> [What needs to be done]: Output the data unchanged and complete, minus the images.

> [Supplied information]:
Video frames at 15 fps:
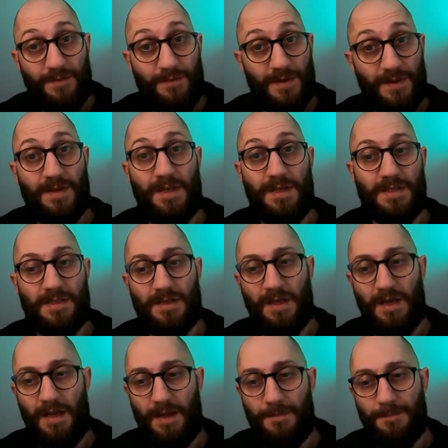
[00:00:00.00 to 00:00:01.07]
for this
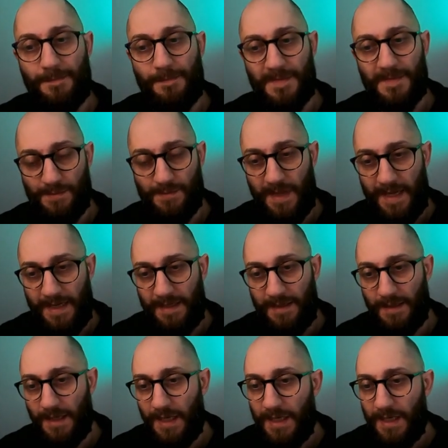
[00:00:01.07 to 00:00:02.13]
domain.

> [Response area]:
Video frames at 15 fps:
[00:00:00.00 to 00:00:01.07]
for this
[00:00:01.07 to 00:00:02.13]
domain.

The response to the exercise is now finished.